_YOUR ASSIGNMENT_.
An exact copy of all the lines below is required, with every image left out.

_DATA PROVIDED_.
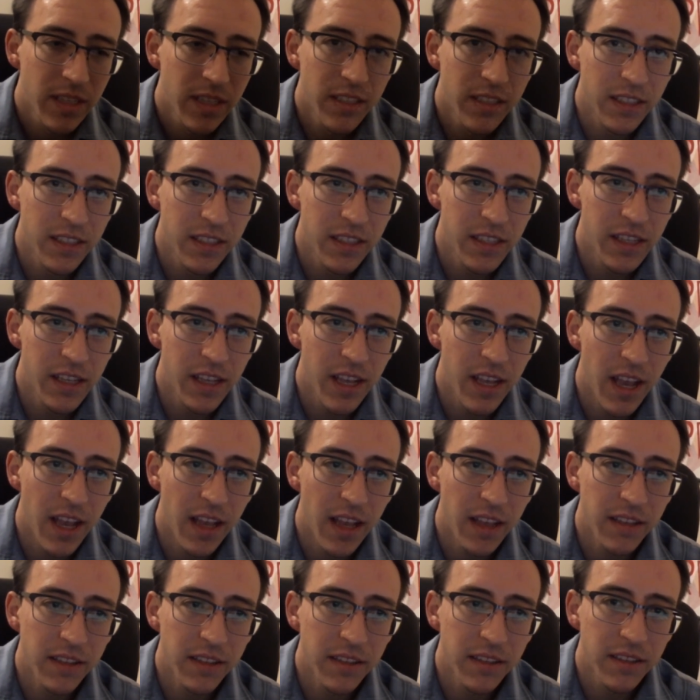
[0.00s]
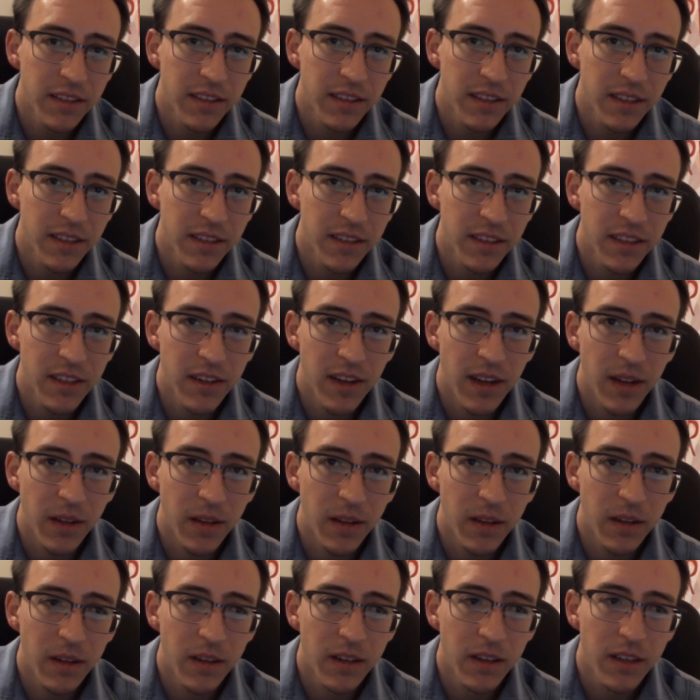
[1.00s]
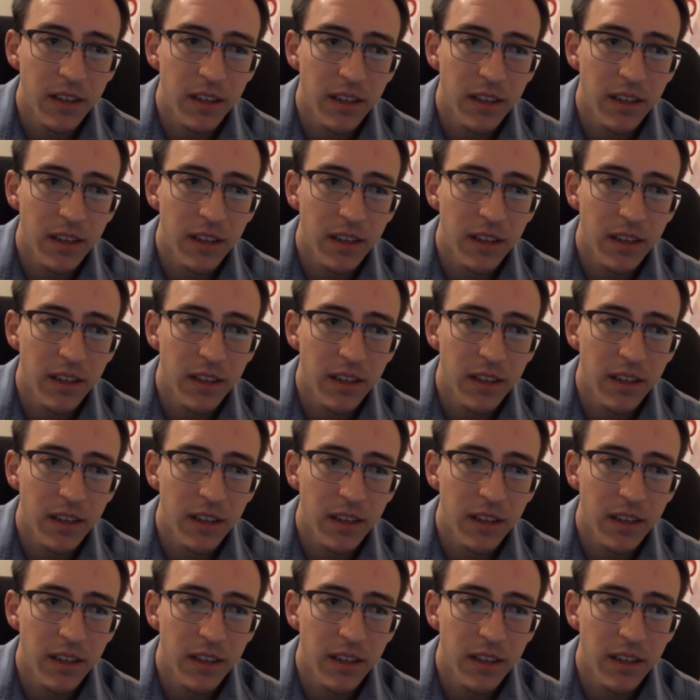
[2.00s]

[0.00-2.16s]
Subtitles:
See you guys. I'll see you out there.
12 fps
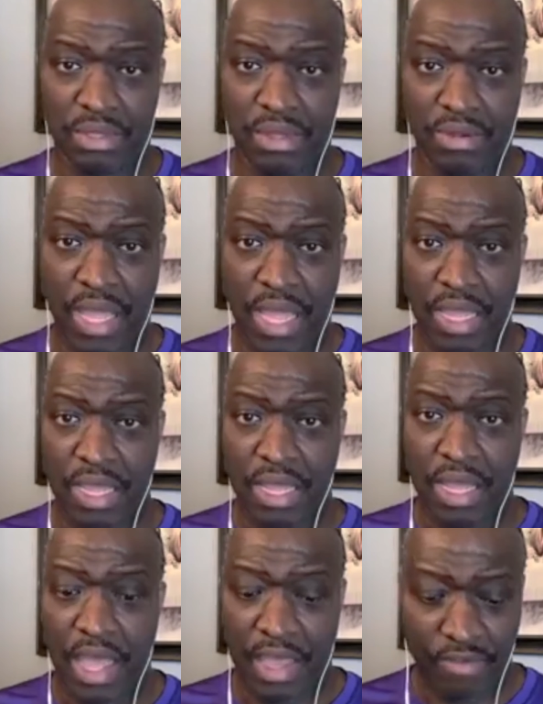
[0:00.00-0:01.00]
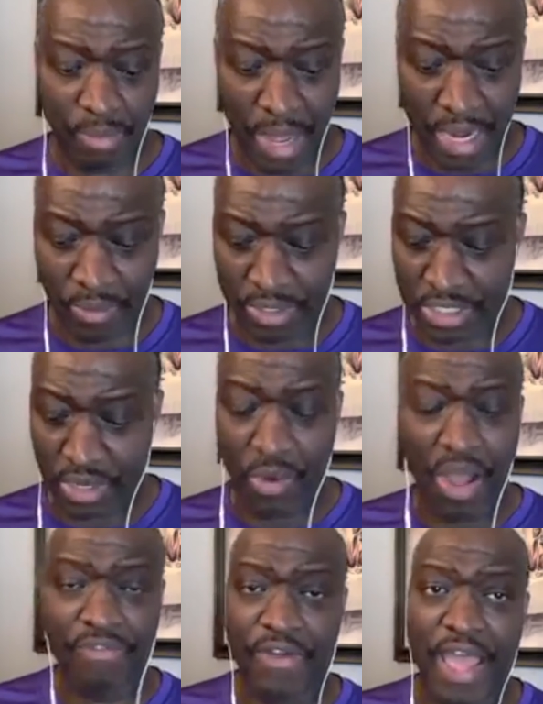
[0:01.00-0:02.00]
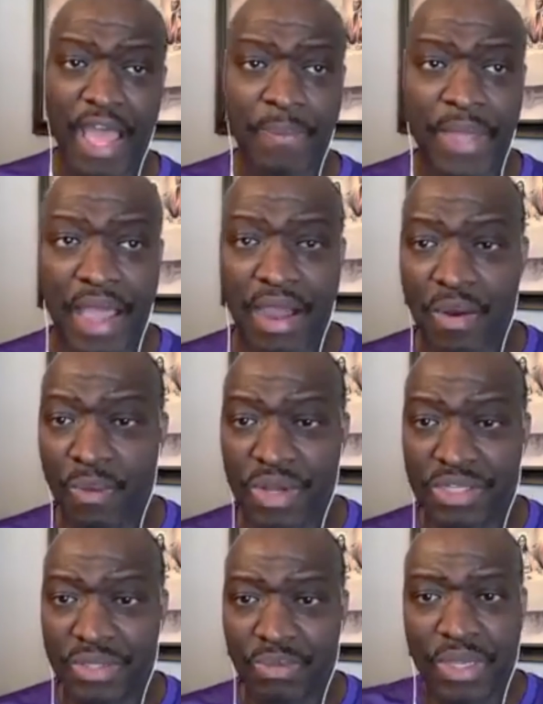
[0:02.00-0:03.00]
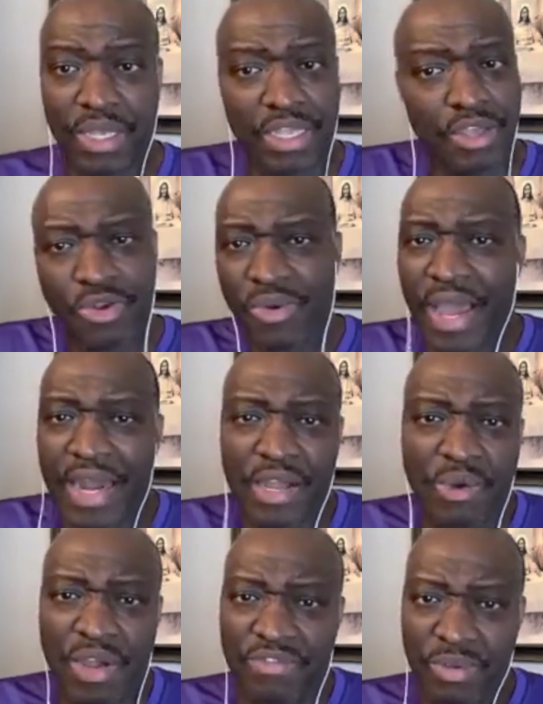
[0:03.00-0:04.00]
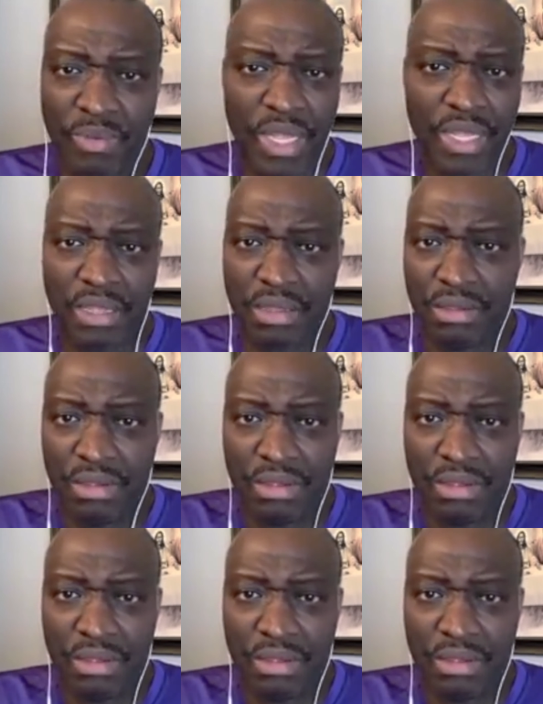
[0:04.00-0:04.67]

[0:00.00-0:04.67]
Okay, everybody wants to go out for happy hour once a week. You don't got to go every week.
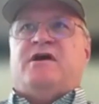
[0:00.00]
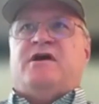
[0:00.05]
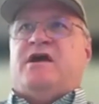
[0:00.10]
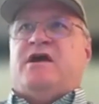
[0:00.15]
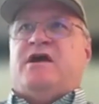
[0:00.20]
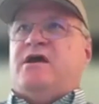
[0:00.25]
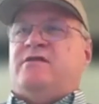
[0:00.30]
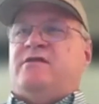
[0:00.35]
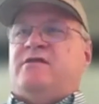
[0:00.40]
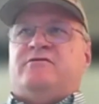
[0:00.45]

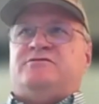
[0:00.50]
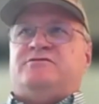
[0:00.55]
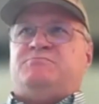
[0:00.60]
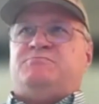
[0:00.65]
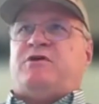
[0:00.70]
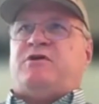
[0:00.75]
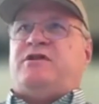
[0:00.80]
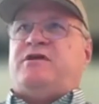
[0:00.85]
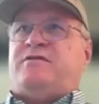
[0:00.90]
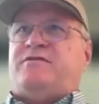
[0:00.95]
And there's
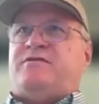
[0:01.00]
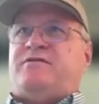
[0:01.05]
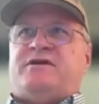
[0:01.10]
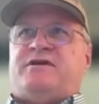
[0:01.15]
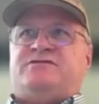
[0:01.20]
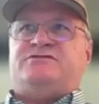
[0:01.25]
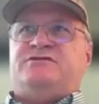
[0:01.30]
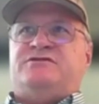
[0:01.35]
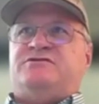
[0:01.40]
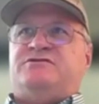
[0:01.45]
plenty of
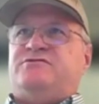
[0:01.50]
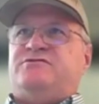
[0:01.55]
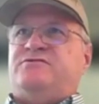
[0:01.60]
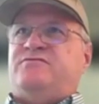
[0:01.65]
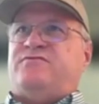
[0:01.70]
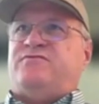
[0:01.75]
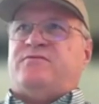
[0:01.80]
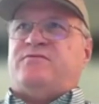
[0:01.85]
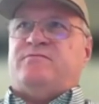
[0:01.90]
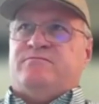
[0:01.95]
things
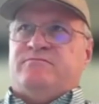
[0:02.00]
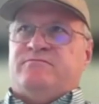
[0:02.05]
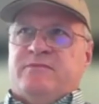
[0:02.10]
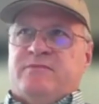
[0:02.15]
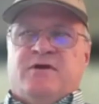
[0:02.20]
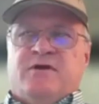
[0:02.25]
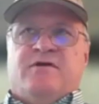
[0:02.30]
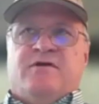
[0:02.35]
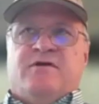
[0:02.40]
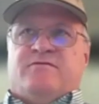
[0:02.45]
do, from
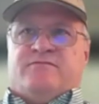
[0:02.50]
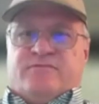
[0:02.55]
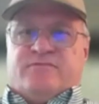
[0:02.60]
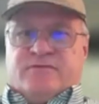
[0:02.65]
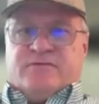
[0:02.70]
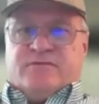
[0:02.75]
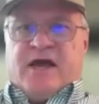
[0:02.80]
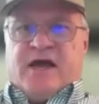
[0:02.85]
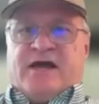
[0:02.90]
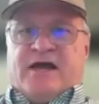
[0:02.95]

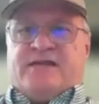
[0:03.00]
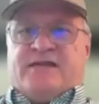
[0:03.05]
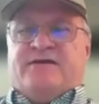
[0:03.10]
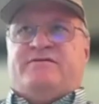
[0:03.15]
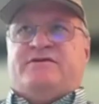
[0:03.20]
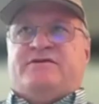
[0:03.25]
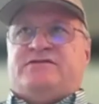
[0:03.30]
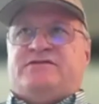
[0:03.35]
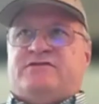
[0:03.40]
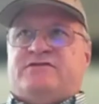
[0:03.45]
the
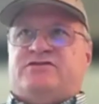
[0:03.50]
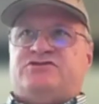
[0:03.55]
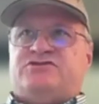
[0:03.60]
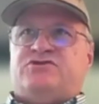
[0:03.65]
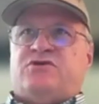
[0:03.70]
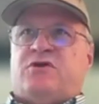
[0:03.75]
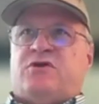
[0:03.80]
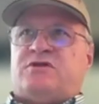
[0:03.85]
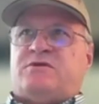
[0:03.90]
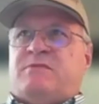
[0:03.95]
activities I just
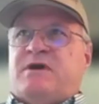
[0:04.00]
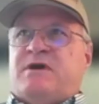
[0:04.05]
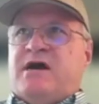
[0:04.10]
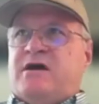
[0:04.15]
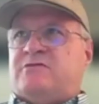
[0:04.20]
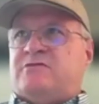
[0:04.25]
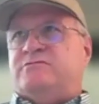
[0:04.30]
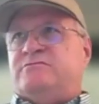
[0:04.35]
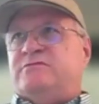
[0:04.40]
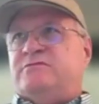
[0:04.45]
talked
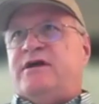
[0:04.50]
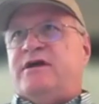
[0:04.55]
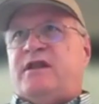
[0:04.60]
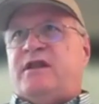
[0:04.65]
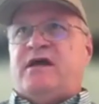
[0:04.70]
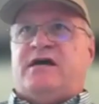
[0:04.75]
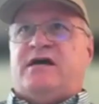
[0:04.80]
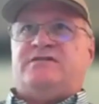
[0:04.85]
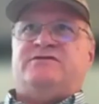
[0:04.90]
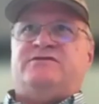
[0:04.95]
about to
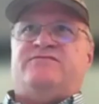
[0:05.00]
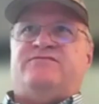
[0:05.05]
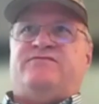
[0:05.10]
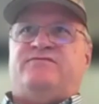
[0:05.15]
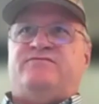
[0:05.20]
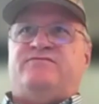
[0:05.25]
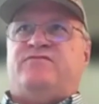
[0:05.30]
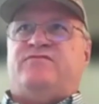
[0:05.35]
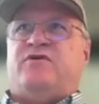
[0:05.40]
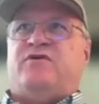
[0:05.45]
analyzing
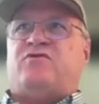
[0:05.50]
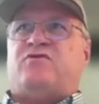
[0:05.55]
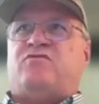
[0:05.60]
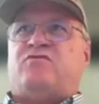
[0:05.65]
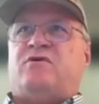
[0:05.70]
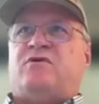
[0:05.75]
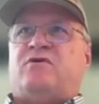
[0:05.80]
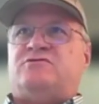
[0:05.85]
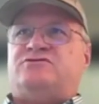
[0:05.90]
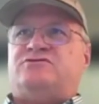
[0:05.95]
voter
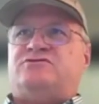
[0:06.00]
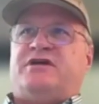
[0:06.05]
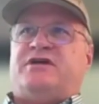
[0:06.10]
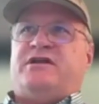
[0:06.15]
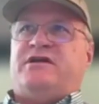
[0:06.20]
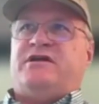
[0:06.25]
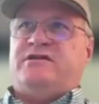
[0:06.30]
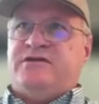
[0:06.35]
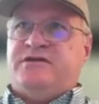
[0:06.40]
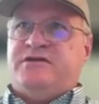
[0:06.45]
rolls to
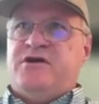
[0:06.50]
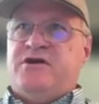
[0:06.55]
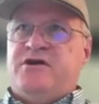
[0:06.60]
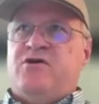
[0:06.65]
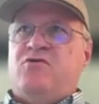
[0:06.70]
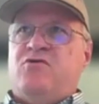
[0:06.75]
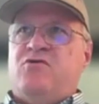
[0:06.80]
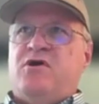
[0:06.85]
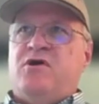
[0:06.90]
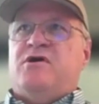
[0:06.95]
getting to
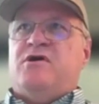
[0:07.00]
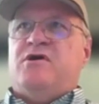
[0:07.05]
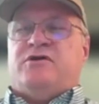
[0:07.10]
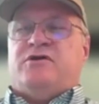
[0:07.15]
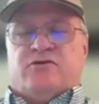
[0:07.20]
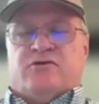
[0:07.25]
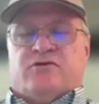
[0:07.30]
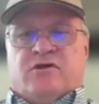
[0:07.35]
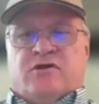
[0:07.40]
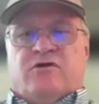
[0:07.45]
know
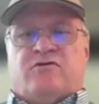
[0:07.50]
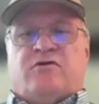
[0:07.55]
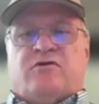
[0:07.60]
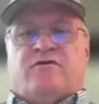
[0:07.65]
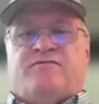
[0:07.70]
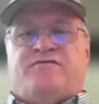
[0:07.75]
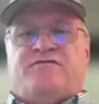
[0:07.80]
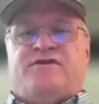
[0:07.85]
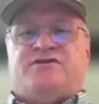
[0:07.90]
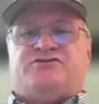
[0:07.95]
your local
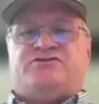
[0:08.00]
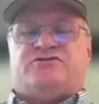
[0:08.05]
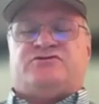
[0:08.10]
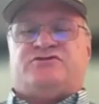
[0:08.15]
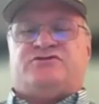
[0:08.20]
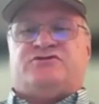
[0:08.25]
officials.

_RESPONSE AREA_.
[0.00s]
[1.00s]
[2.00s]

[0.00-2.16s]
Subtitles:
See you guys. I'll see you out there.
12 fps
[0:00.00-0:01.00]
[0:01.00-0:02.00]
[0:02.00-0:03.00]
[0:03.00-0:04.00]
[0:04.00-0:04.67]

[0:00.00-0:04.67]
Okay, everybody wants to go out for happy hour once a week. You don't got to go every week.
[0:00.00]
[0:00.05]
[0:00.10]
[0:00.15]
[0:00.20]
[0:00.25]
[0:00.30]
[0:00.35]
[0:00.40]
[0:00.45]

[0:00.50]
[0:00.55]
[0:00.60]
[0:00.65]
[0:00.70]
[0:00.75]
[0:00.80]
[0:00.85]
[0:00.90]
[0:00.95]
And there's
[0:01.00]
[0:01.05]
[0:01.10]
[0:01.15]
[0:01.20]
[0:01.25]
[0:01.30]
[0:01.35]
[0:01.40]
[0:01.45]
plenty of
[0:01.50]
[0:01.55]
[0:01.60]
[0:01.65]
[0:01.70]
[0:01.75]
[0:01.80]
[0:01.85]
[0:01.90]
[0:01.95]
things
[0:02.00]
[0:02.05]
[0:02.10]
[0:02.15]
[0:02.20]
[0:02.25]
[0:02.30]
[0:02.35]
[0:02.40]
[0:02.45]
do, from
[0:02.50]
[0:02.55]
[0:02.60]
[0:02.65]
[0:02.70]
[0:02.75]
[0:02.80]
[0:02.85]
[0:02.90]
[0:02.95]

[0:03.00]
[0:03.05]
[0:03.10]
[0:03.15]
[0:03.20]
[0:03.25]
[0:03.30]
[0:03.35]
[0:03.40]
[0:03.45]
the
[0:03.50]
[0:03.55]
[0:03.60]
[0:03.65]
[0:03.70]
[0:03.75]
[0:03.80]
[0:03.85]
[0:03.90]
[0:03.95]
activities I just
[0:04.00]
[0:04.05]
[0:04.10]
[0:04.15]
[0:04.20]
[0:04.25]
[0:04.30]
[0:04.35]
[0:04.40]
[0:04.45]
talked
[0:04.50]
[0:04.55]
[0:04.60]
[0:04.65]
[0:04.70]
[0:04.75]
[0:04.80]
[0:04.85]
[0:04.90]
[0:04.95]
about to
[0:05.00]
[0:05.05]
[0:05.10]
[0:05.15]
[0:05.20]
[0:05.25]
[0:05.30]
[0:05.35]
[0:05.40]
[0:05.45]
analyzing
[0:05.50]
[0:05.55]
[0:05.60]
[0:05.65]
[0:05.70]
[0:05.75]
[0:05.80]
[0:05.85]
[0:05.90]
[0:05.95]
voter
[0:06.00]
[0:06.05]
[0:06.10]
[0:06.15]
[0:06.20]
[0:06.25]
[0:06.30]
[0:06.35]
[0:06.40]
[0:06.45]
rolls to
[0:06.50]
[0:06.55]
[0:06.60]
[0:06.65]
[0:06.70]
[0:06.75]
[0:06.80]
[0:06.85]
[0:06.90]
[0:06.95]
getting to
[0:07.00]
[0:07.05]
[0:07.10]
[0:07.15]
[0:07.20]
[0:07.25]
[0:07.30]
[0:07.35]
[0:07.40]
[0:07.45]
know
[0:07.50]
[0:07.55]
[0:07.60]
[0:07.65]
[0:07.70]
[0:07.75]
[0:07.80]
[0:07.85]
[0:07.90]
[0:07.95]
your local
[0:08.00]
[0:08.05]
[0:08.10]
[0:08.15]
[0:08.20]
[0:08.25]
officials.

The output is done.